◆ Task item: Using the records below, copy exactly the part that opens with the line holding "[0:10.00-0:11.00]" and closes with the line holding "Transcript: that's what", minus the pictures.

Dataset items
Segment Open

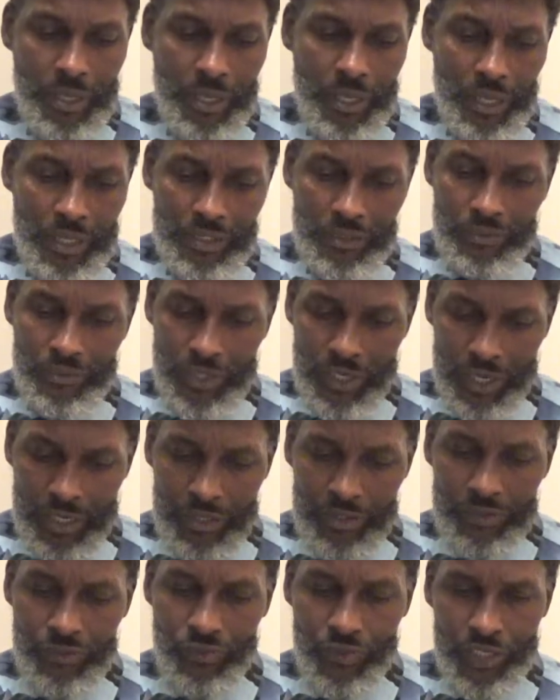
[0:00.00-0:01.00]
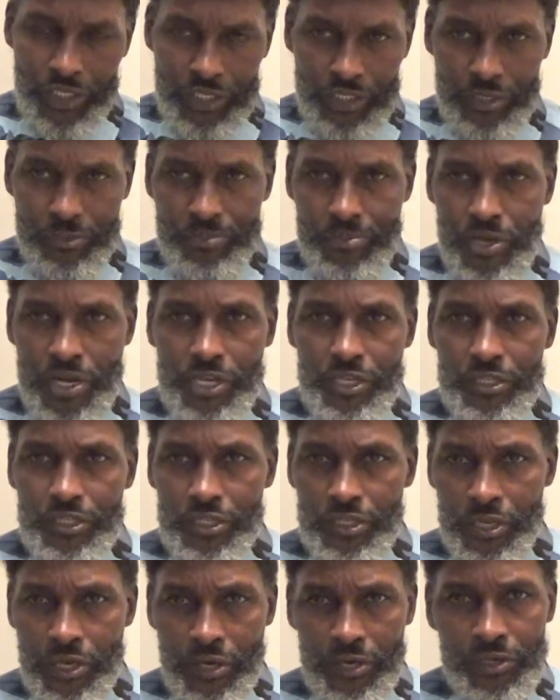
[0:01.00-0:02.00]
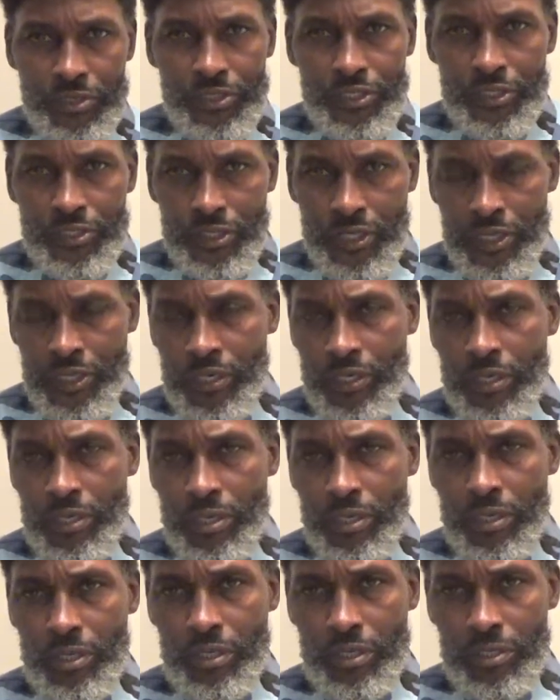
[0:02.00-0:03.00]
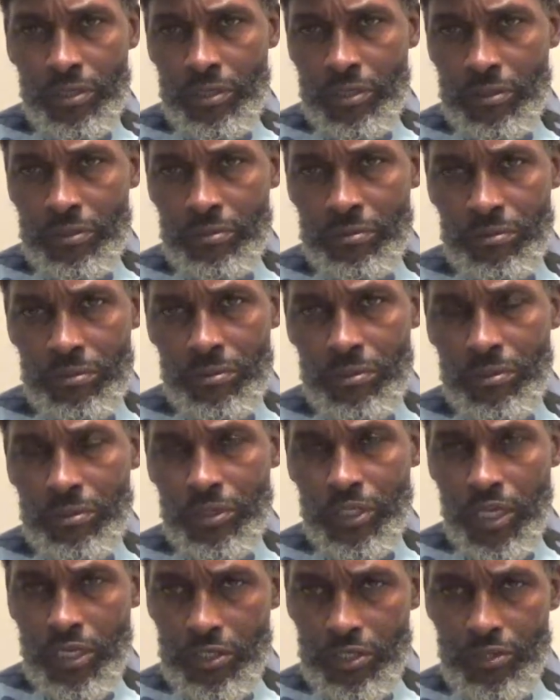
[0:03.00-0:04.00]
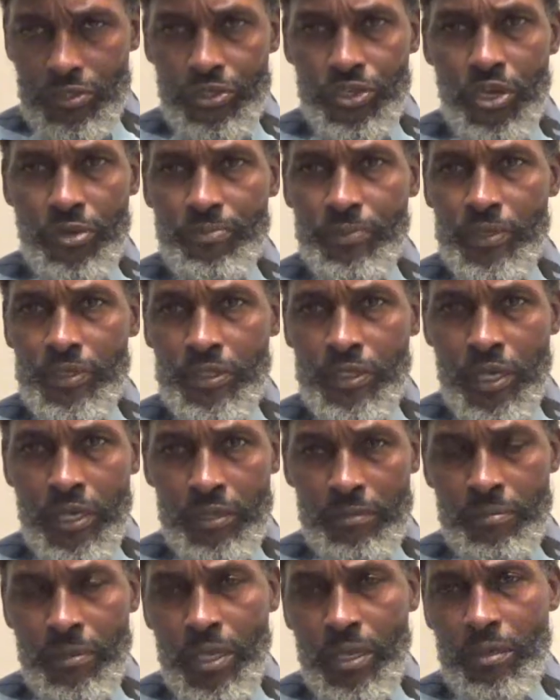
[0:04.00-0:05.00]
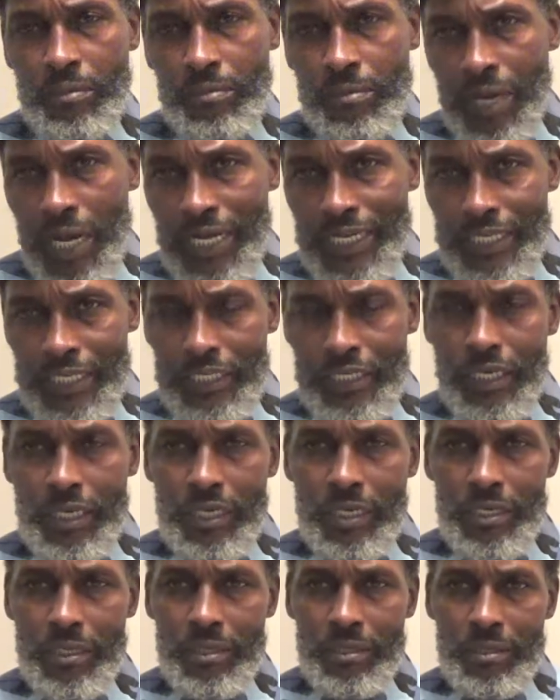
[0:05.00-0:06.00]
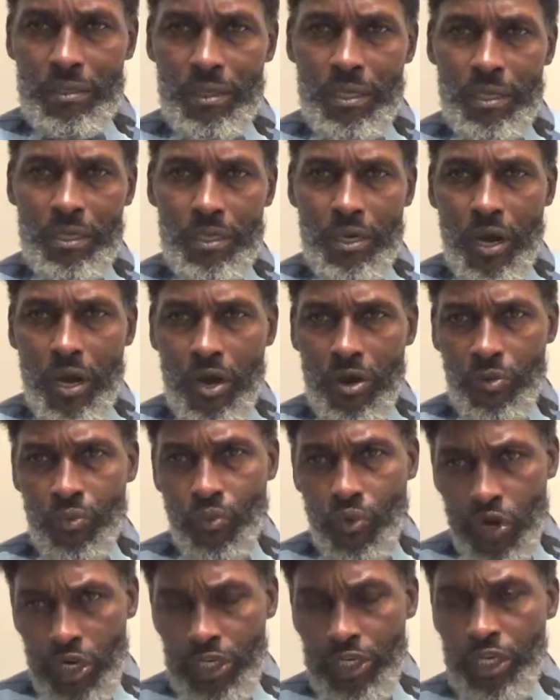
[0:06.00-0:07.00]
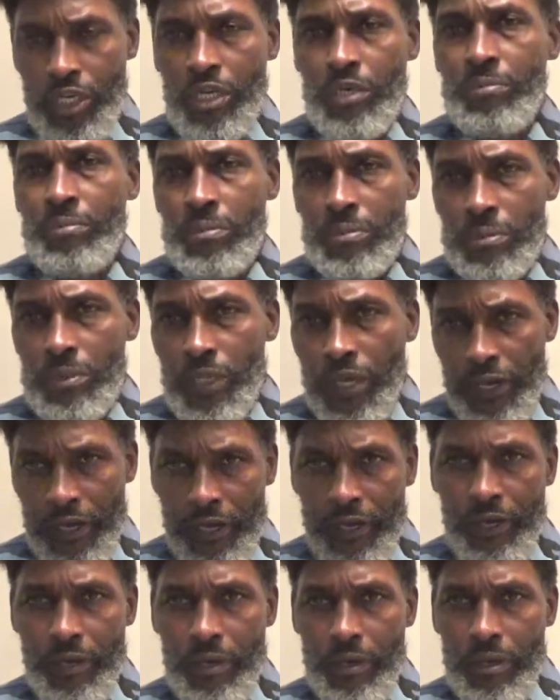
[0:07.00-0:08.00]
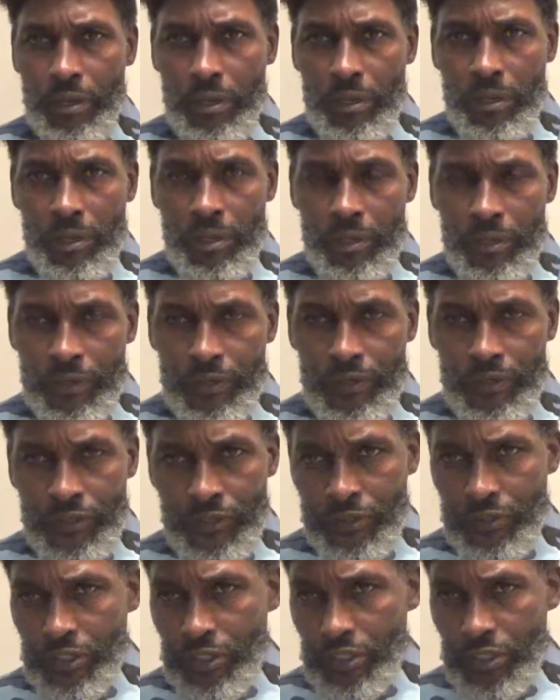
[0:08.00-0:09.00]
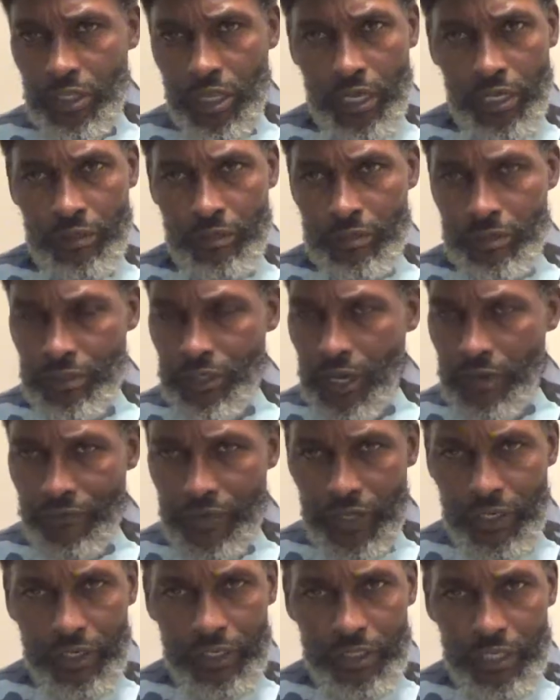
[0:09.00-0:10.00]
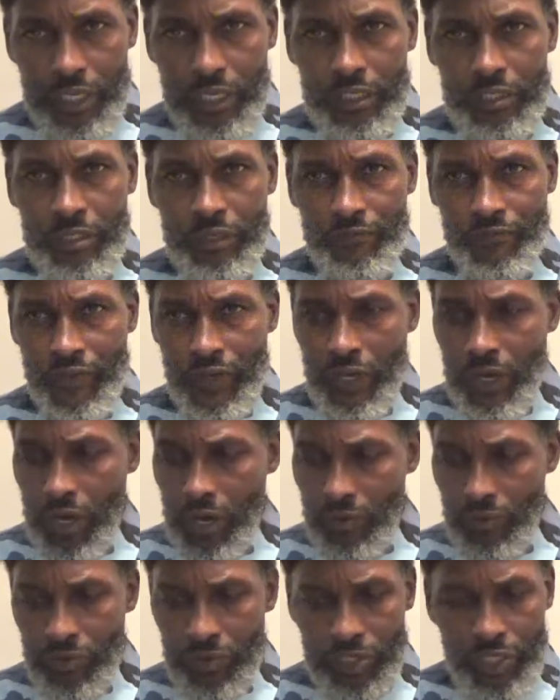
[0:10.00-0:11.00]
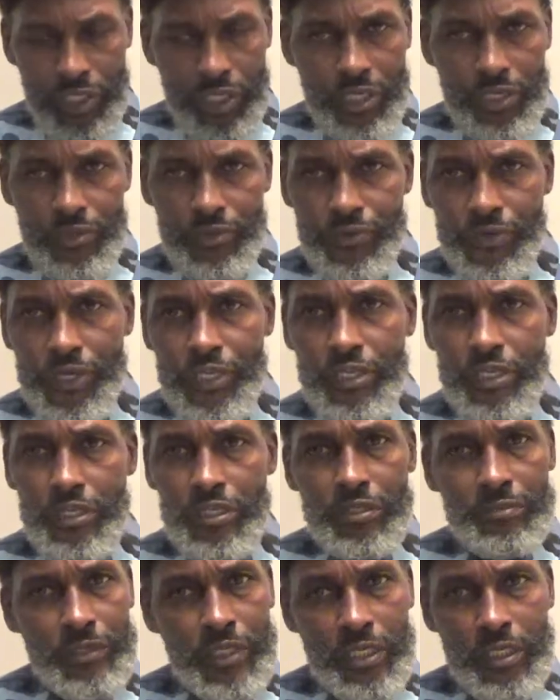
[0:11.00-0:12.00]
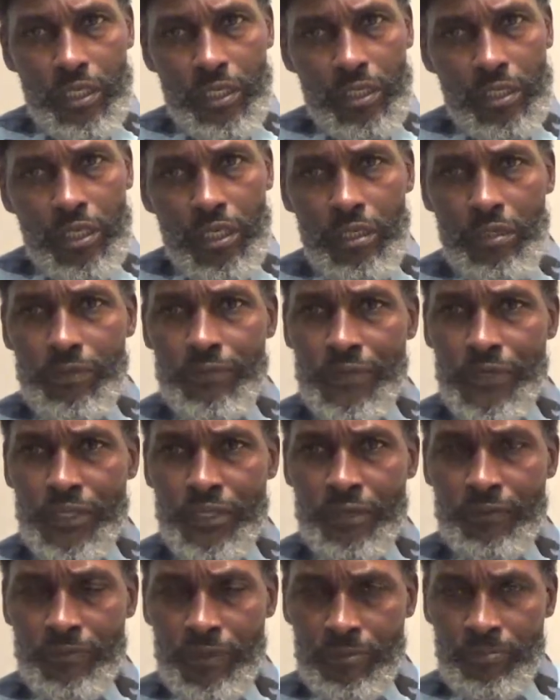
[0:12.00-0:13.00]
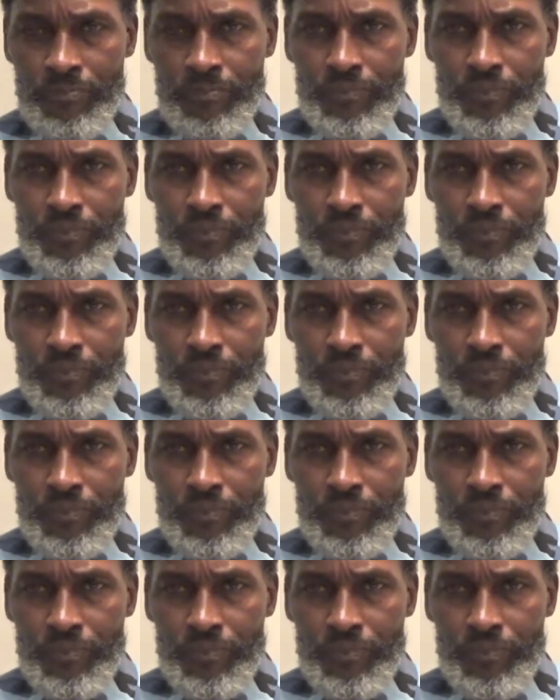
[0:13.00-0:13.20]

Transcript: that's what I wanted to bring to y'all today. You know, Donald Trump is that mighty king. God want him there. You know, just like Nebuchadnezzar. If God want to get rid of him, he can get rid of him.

Segment Closed
Segment Open

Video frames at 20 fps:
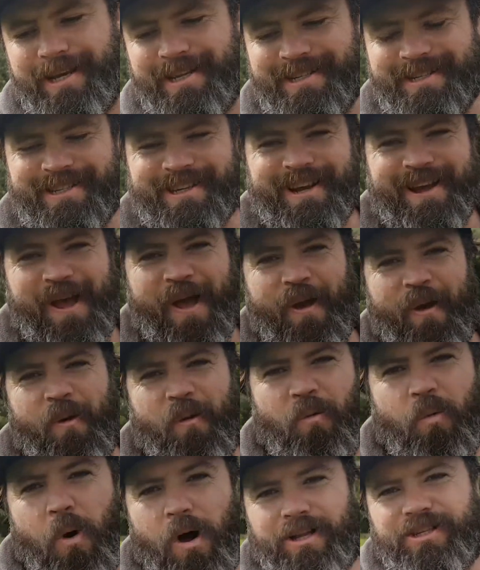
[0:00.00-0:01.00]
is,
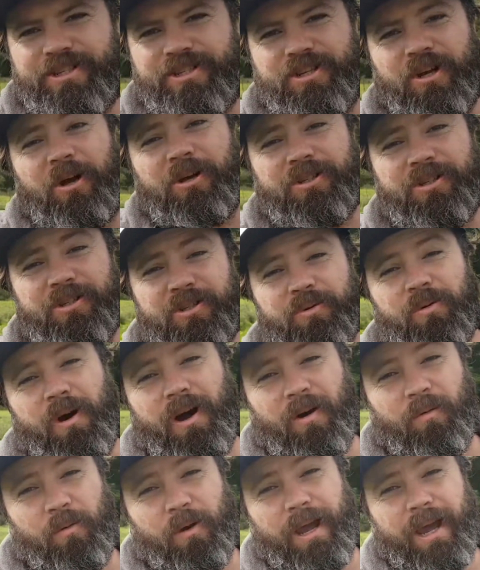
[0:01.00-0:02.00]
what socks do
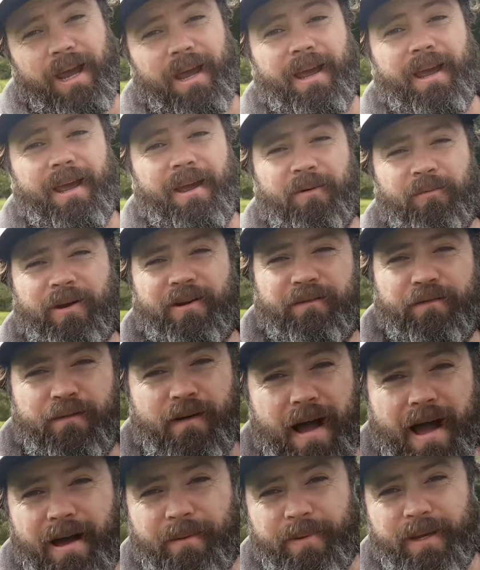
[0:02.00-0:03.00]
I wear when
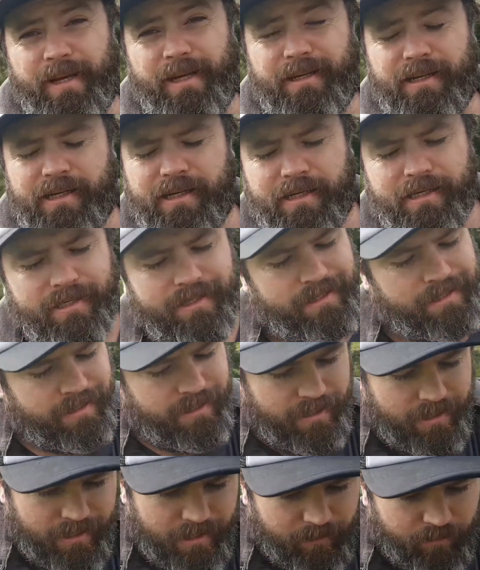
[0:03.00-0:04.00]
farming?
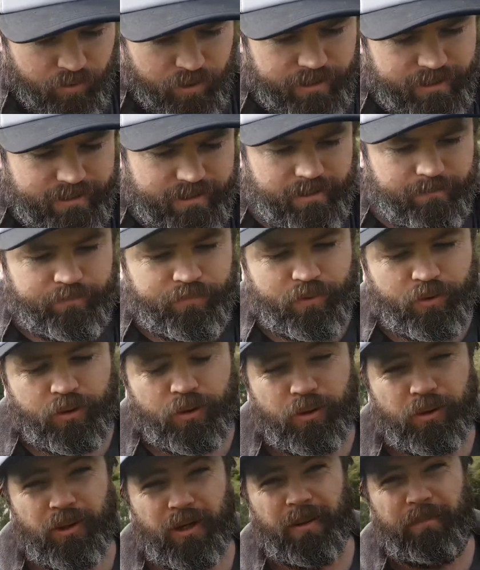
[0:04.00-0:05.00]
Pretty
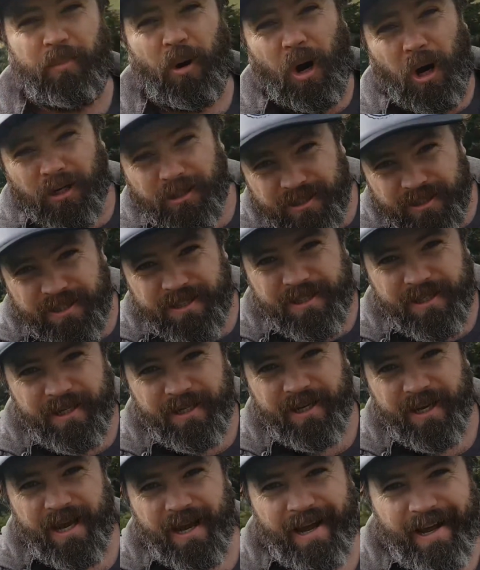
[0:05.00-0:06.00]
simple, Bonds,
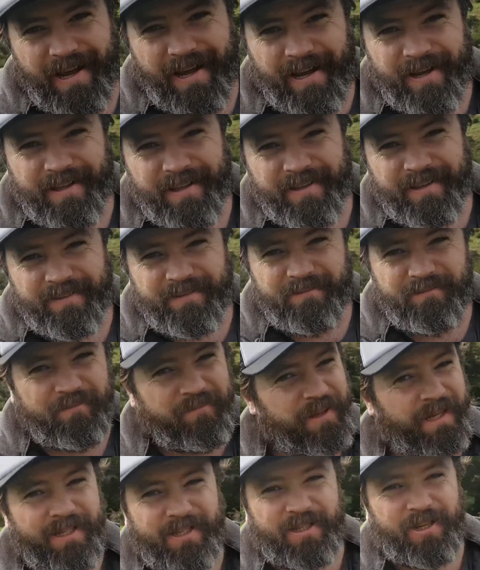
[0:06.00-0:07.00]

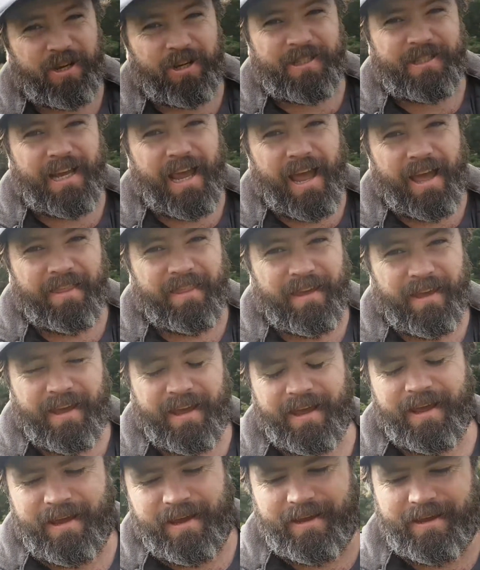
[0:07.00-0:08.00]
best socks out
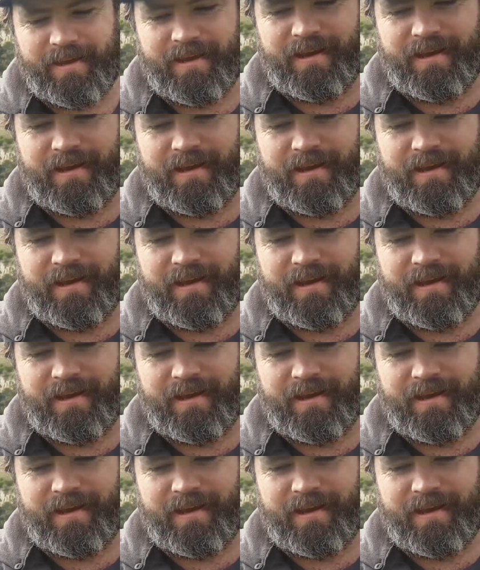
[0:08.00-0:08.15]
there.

Segment Closed

◆ Solved exercise:
[0:10.00-0:11.00]
[0:11.00-0:12.00]
[0:12.00-0:13.00]
[0:13.00-0:13.20]

Transcript: that's what I wanted to bring to y'all today. You know, Donald Trump is that mighty king. God want him there. You know, just like Nebuchadnezzar. If God want to get rid of him, he can get rid of him.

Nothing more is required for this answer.